Newburyport Art Gallery Owner Uses Art for Activism
Have you ever wished you could do something, no matter how small, to make a difference? If so, you are in good company. Making a difference has been a lifelong wish of Newburyport art gallery owner and community activist Paula Estey. Estey, however, has never thought small. “I was born on fire,” she says. From the age of 4, “I was driven.” And that drive continues today.
“When I see the urgency of a crisis, I think being a spiritual person, a mother and community organizer means I have to act.”
When Estey opened the Paula Estey Gallery at 3 Harris St. in 2014, it was to showcase the work of regional, national and international artists. That effort continues, but today Estey paints her role with a broader brush. She aims to create an attitude of hope and resilience while delivering “beautiful art as a comfort to our community.” This spring, the gallery, now known as the PEG Center for Art & Activism, will welcome another mission: “Lost and Found: Healing What Divides.”
Not surprisingly, Estey has drawn on the pandemic and divisive events of the last four years to hone and refine her mission for healing.
But it all started back in 2016, when she first felt a need for changes in the areas of human rights, social justice and the environment. To help activate these changes, she enlisted the help of a small group of women. From this group, the Women in Action Huddle of Greater Newburyport was born in 2017 and now boasts more than 350 members on its Facebook page.
The “Huddlers” have marched, rallied, written letters, made phone calls, collected money, and put together packets and gift bags for families and seniors in need. They also helped facilitate two community art projects, with over 200 participants, and the art was displayed in Estey’s gallery windows. In addition, these volunteers partnered with Friends of Newburyport Trees to plant, water and maintain an “Indigenous Edible Avenue” in the March’s Hill section of the Clipper City Rail Trail. There, walkers can sample such delicious local fruits as rose hips and blueberries in the warmer months of the year.

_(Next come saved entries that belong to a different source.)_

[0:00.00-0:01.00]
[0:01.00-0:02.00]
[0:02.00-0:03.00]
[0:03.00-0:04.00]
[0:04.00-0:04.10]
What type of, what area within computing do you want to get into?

Estey says 2020 was a benchmark year that taught her she needed to do inner work on herself, not just in the outer world. The killing of George Floyd opened her eyes.

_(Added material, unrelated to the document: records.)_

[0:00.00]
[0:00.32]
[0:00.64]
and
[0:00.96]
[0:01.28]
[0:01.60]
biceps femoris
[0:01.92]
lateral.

“Once awakened, there is no going back to sleep,” Estey says. “As I become aware of the deep white privilege I have lived, every part of me wants to change. It is a long process.”
The work ahead fills her with excitement, she says, “We are being drawn into a bigger playing field.”Her specific dreams for the future? To bring more people of color to the art community, provide group exhibitions of “international voices in the expression of healing,” and initiate community art projects that include Lawrence and North Andover as well as Newburyport.
But her highest goal for the next five years? A public mural “dedicated to Newburyport and healing” over the outside doorway to the children’s room at the Newburyport Public Library.
“It’s a big ask,” she says. “But the team on board is a stunning mix of badass women, entrepreneurs and corporate leaders.”